The government looks quite likely to shut down at midnight, and it's because both Republicans and Democrats refuse to vote for things they support.

That statement might seem odd, but it's a pretty complete encapsulation of how this whole mess came about and why it's reached an impasse. And it's a rather remarkable snapshot of what our politics have become.

President Trump and Republicans indicated that they support codifying DACA — the program protecting young immigrants who were brought illegally as children — yet they somewhat bizarrely attempted to use the consensus program as though it were a concession to Democrats in exchange for border security and wall funding. Even more bizarrely, Trump then unexpectedly torched that bipartisan deal after deciding Democrats didn't give him enough . . . in exchange for something (DACA) that he, again, said he wanted Congress to do.

And now Democrats have, in almost complete unison, apparently decided they will refuse to support a simple continuing resolution (CR) because it doesn't contain DACA — even though they don't appear to take issue with anything that's actually in the bill. All but six House Democrats voted against the month-long CR on Thursday, and nine Senate Democrats who provided crucial votes for the last CR say they won't back this one, meaning it doesn't have the votes to overcome the Senate's 60-vote threshold right now.

In some ways, the situation is a role-reversal of the 2013 shutdown, when Republicans were in the minority and demanded that the government funding bill would cut off funding for Obamacare. That was outside the usual scope of what they were debating, but they decided it was worth it to try to force the issue.

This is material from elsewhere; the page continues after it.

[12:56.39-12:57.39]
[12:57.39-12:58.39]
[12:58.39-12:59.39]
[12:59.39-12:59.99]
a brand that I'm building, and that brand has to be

Democrats will reject that comparison, and they have a reasonably good argument. Unlike defunding Obamacare, they'll note, DACA is overwhelmingly popular with the American people and had been agreed to by a bipartisan group of lawmakers before Trump pulled the plug on it. They are not drawing a line in the sand on a hugely divisive issue like the GOP did, but rather trying to force the issue on something even GOP voters overwhelmingly support in theory.

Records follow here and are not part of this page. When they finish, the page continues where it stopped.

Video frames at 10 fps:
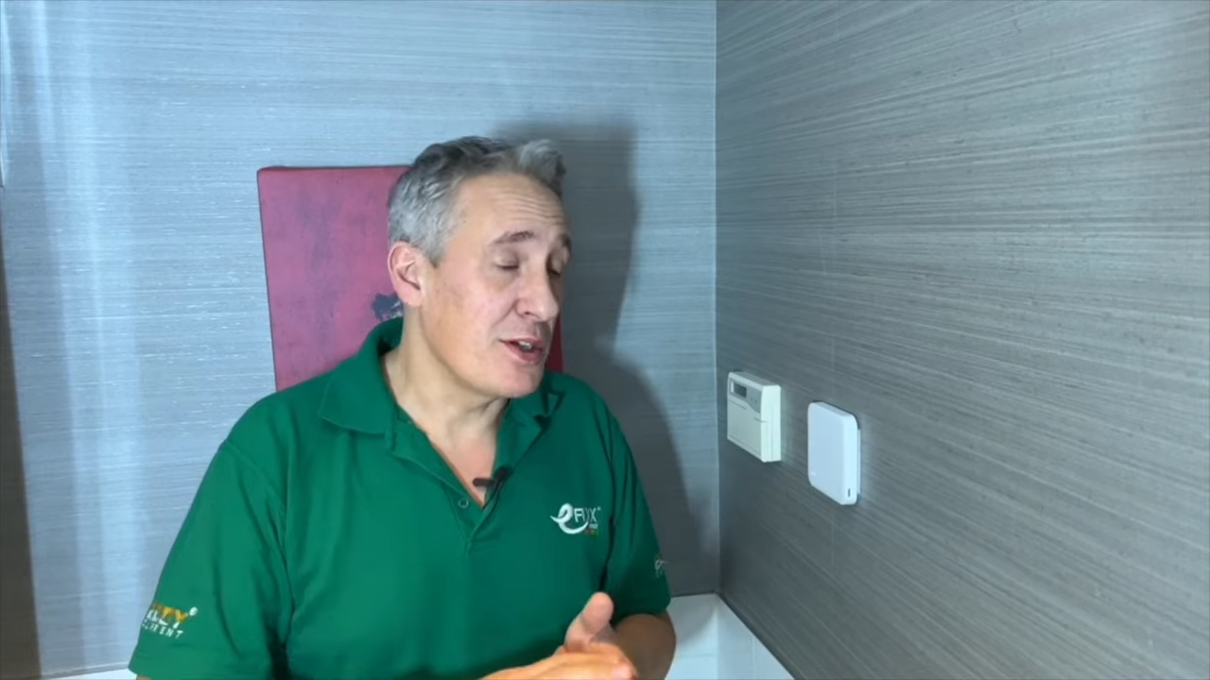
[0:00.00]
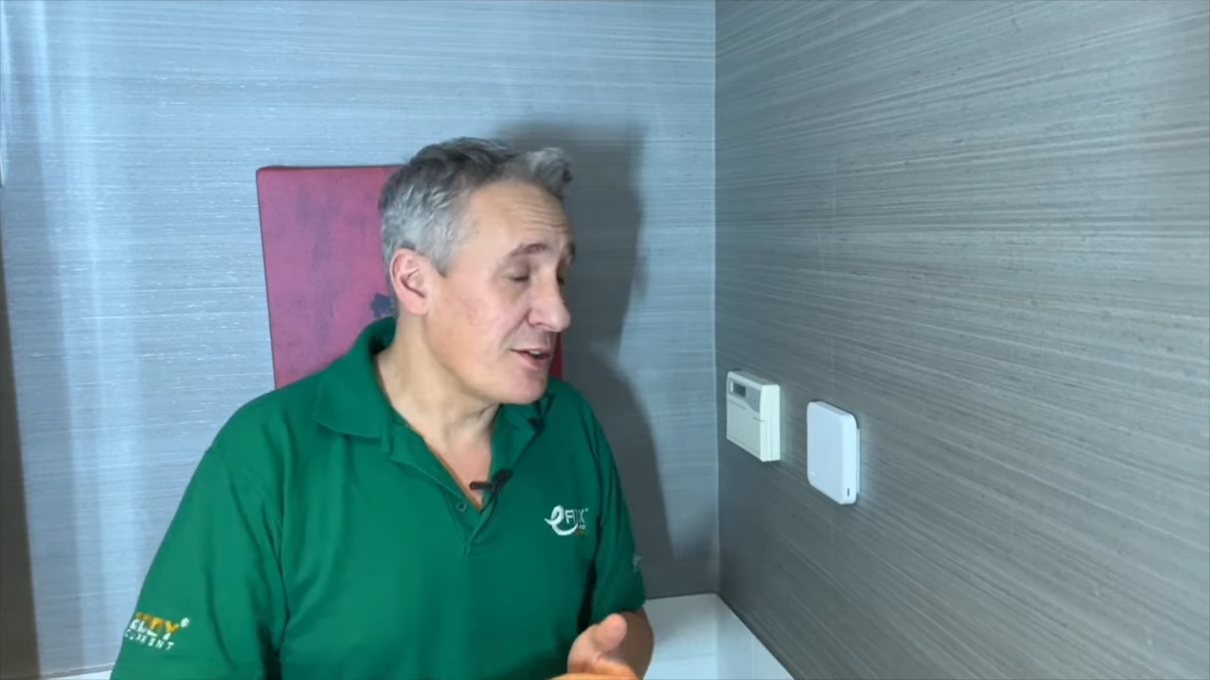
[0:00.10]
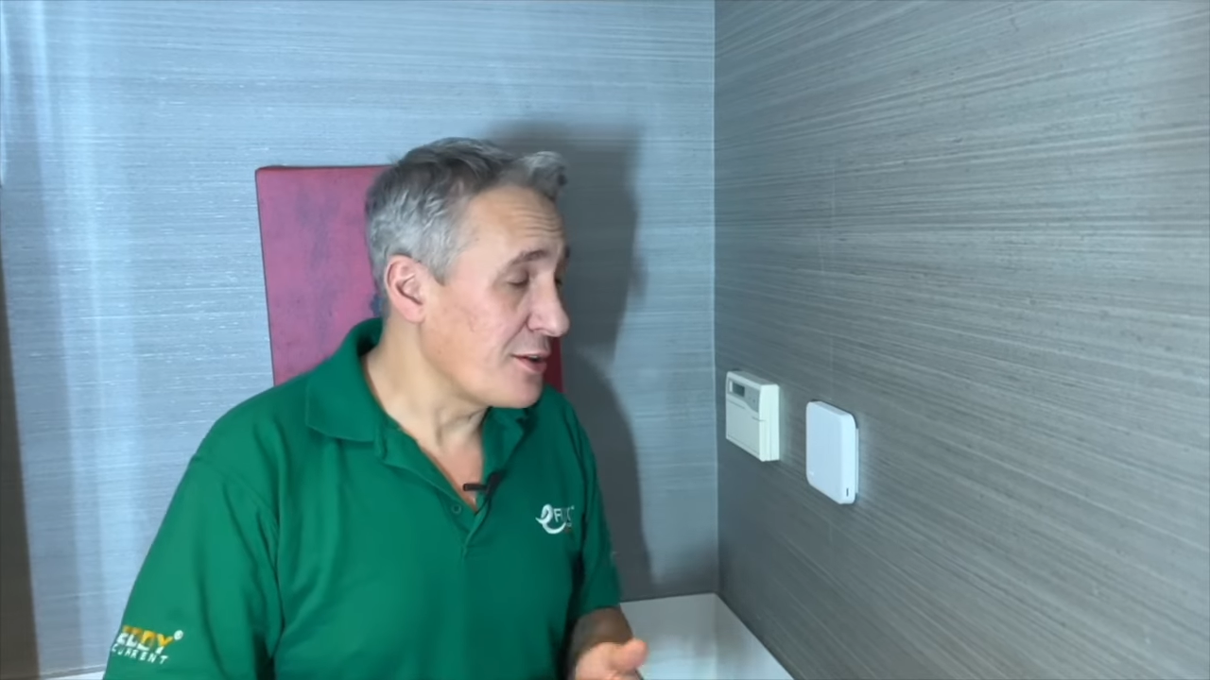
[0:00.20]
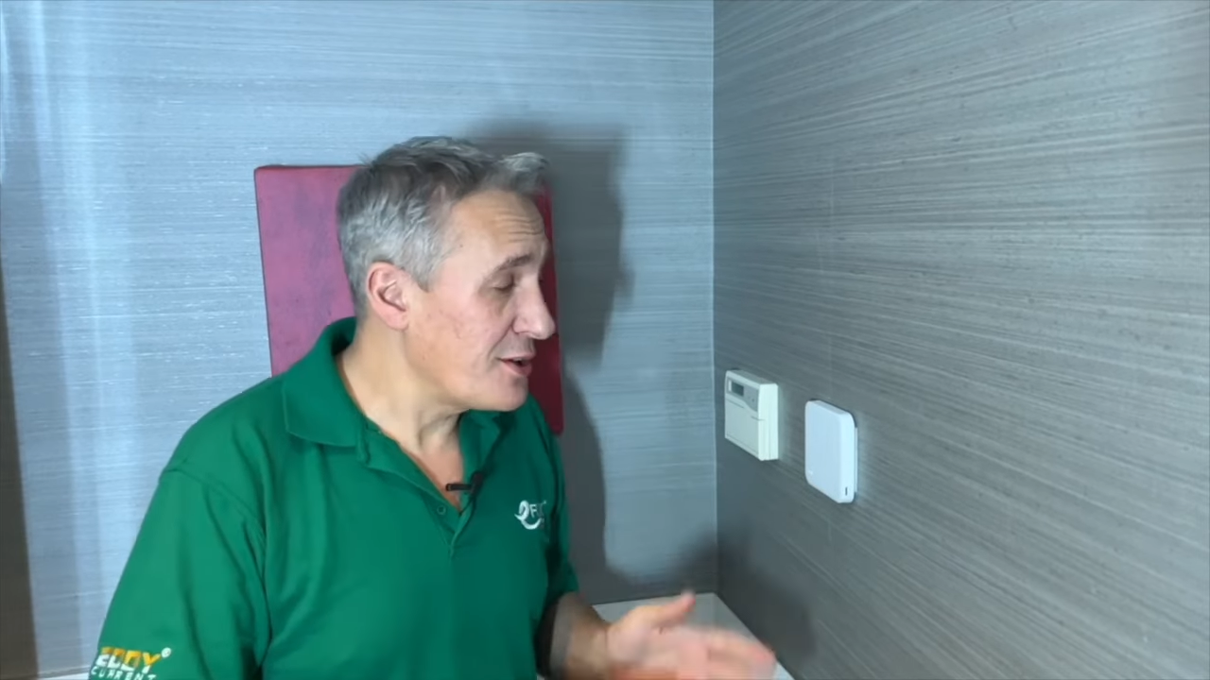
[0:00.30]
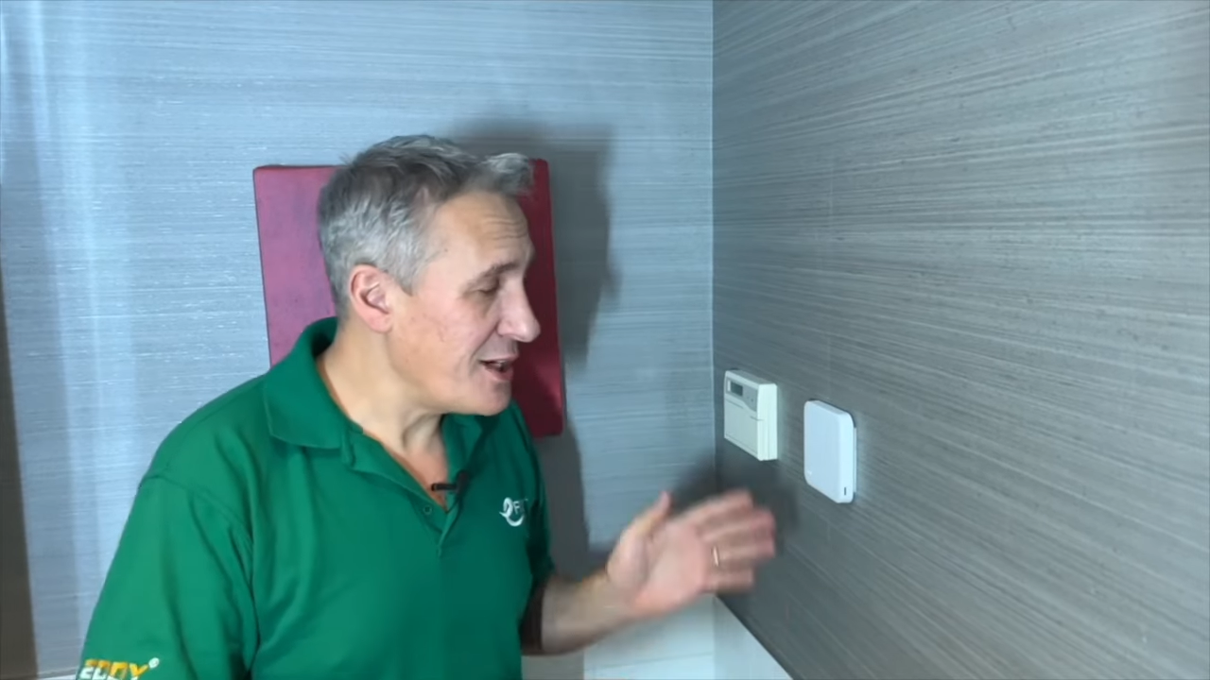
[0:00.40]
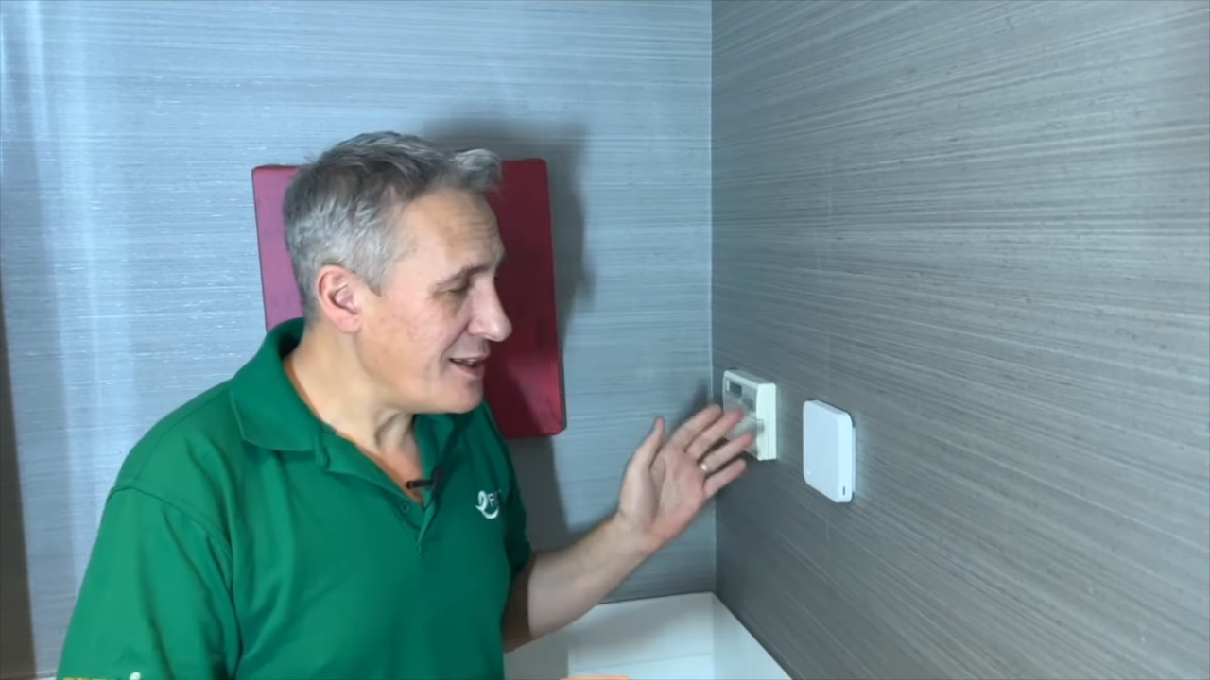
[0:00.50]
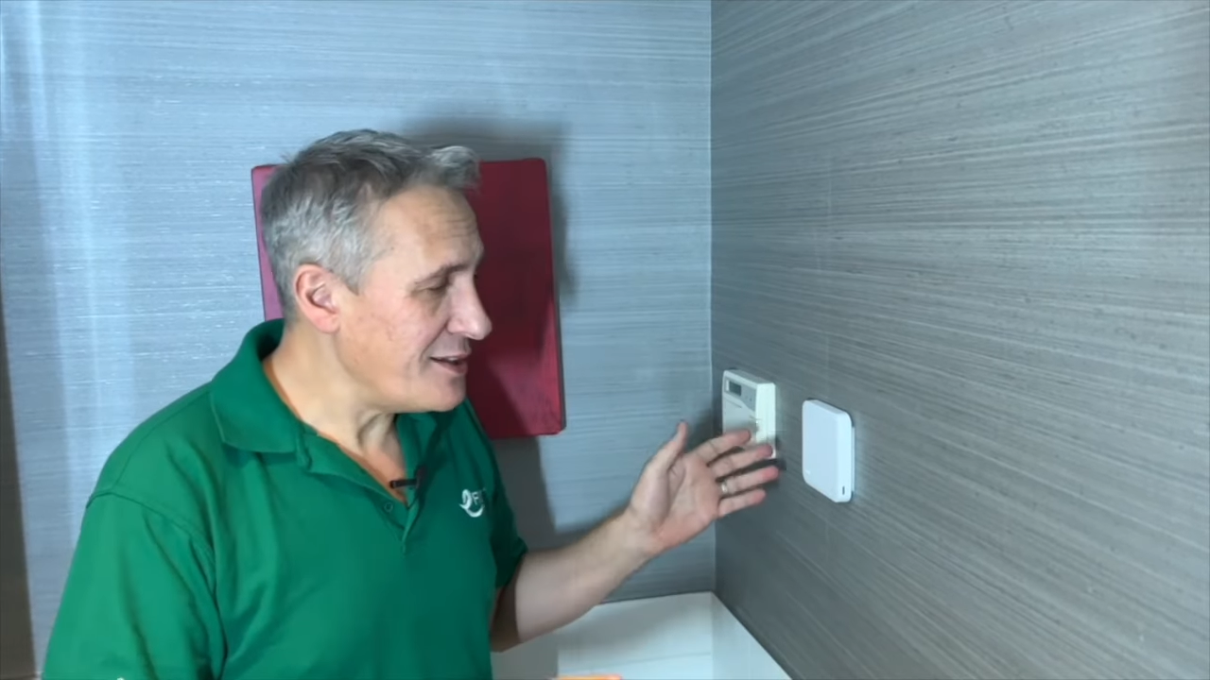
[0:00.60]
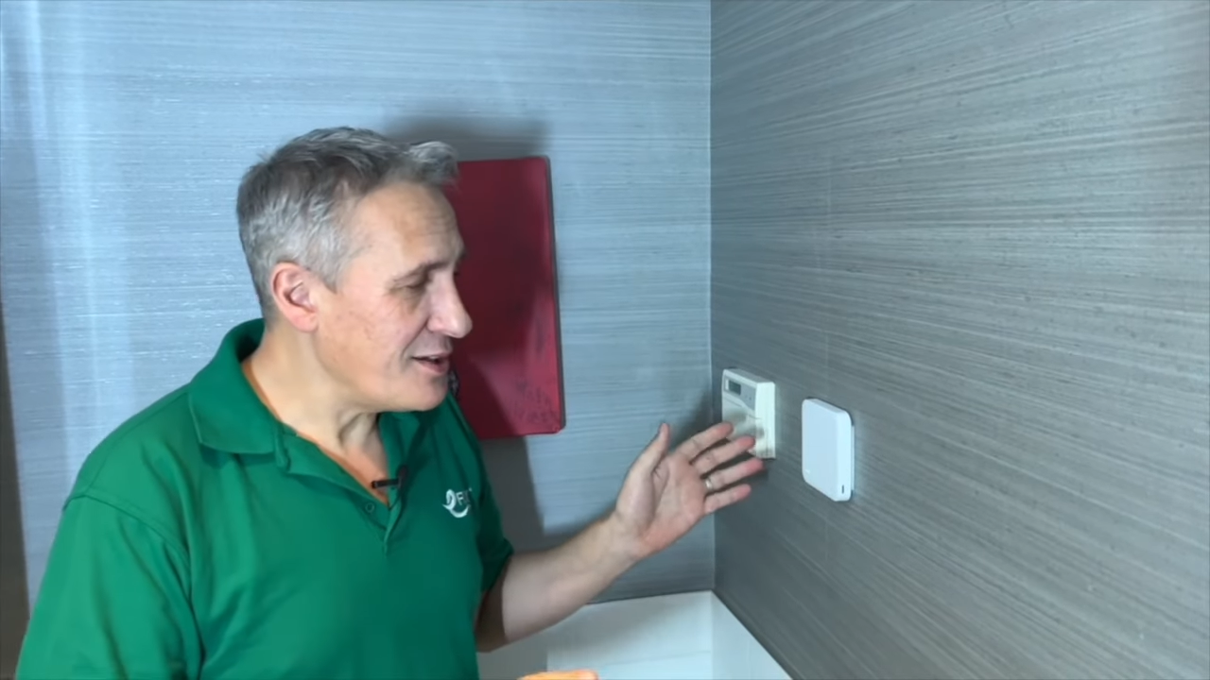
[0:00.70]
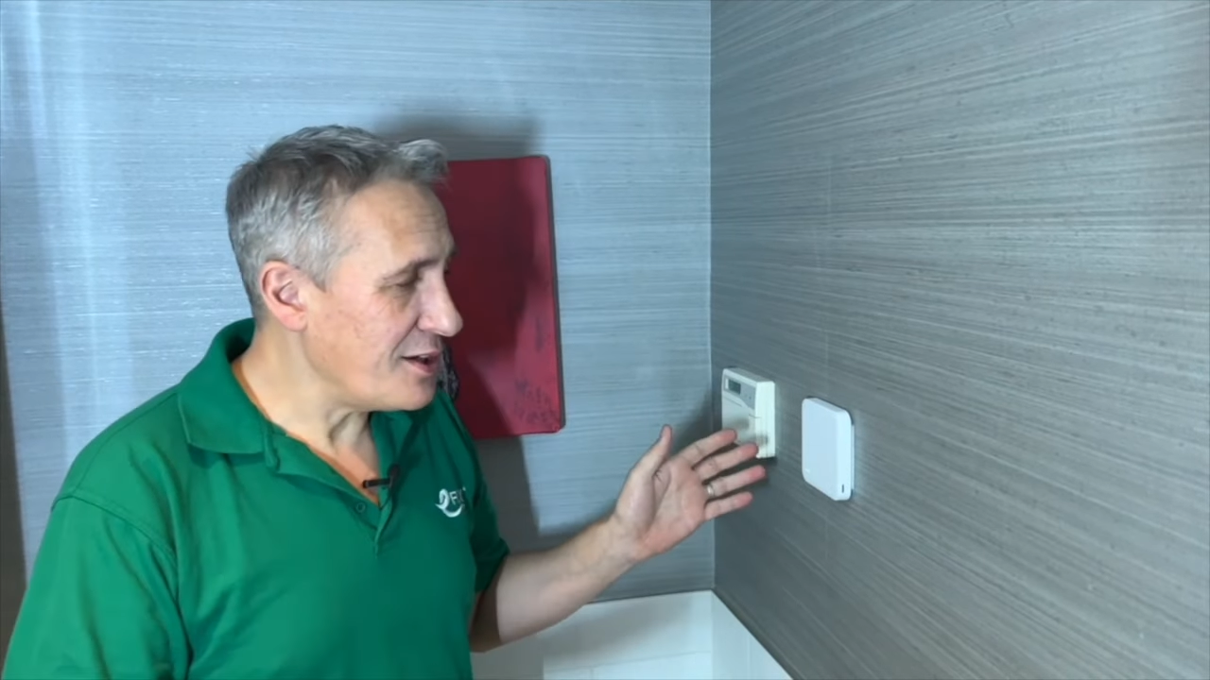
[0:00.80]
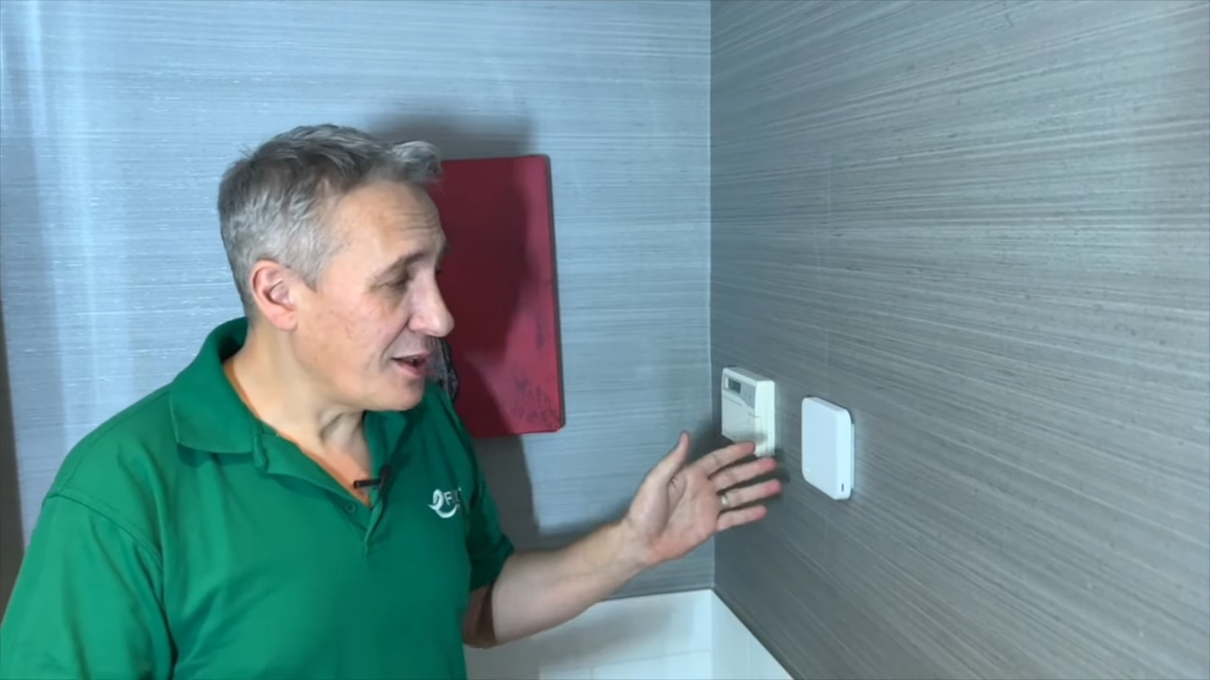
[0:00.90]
So the chances are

The U.S. Capitol is photographed behind a chain-link fence prior to the government shutdown in 2013 (Kevin Lamarque/Reuters)

Which is fair. But in the end, Democrats are still refusing to vote to fund the government because they are seeking something extra — and something Republicans have said they'd be glad to address after the shutdown is averted. Republicans have voted almost unanimously for a noncontroversial CR, and Democrats have provided the votes that technically mean the government wouldn't be funded after midnight. “There are no provisions that any of my Democratic friends oppose,” Senate Majority Leader Mitch McConnell (R-Ky.) said Thursday night. “It is a simple step that will let us continue bipartisan talks without throwing the government into disarray for no reason.”

It's a gamble for both sides, and as Paul Kane notes, it's not really clear who has the upper hand. If Americans think Trump and the Republicans are being ridiculous by not letting a consensus program like DACA be part of the deal, they'll get the blame. If they focus merely on the fact that Democrats are technically supplying the votes against a noncontroversial bill, the blue team could pay a price. And given Democrats already look like huge favorites in the 2018 midterm elections, they seem to have more to potentially lose.

But it's worth bringing this back to the sentence at the top of this post: That this is about two sides refusing to vote for things they support — and that the American people overwhelmingly support. There isn't really a controversial piece of this puzzle. A Quinnipiac poll released Thursday showed 73 percent of people support DACA. Members of both parties and the American public overwhelmingly support the Children's Health Insurance Program (CHIP), which Republicans added to the bill to try to secure Democratic votes (yet again attempting to use something everyone already says they support extending as leverage). Basically nobody involved wants a government shutdown.

And yet, in this political moment in time, that setup has somehow led us to the brink of a shutdown and neither side budging. Yay, democracy!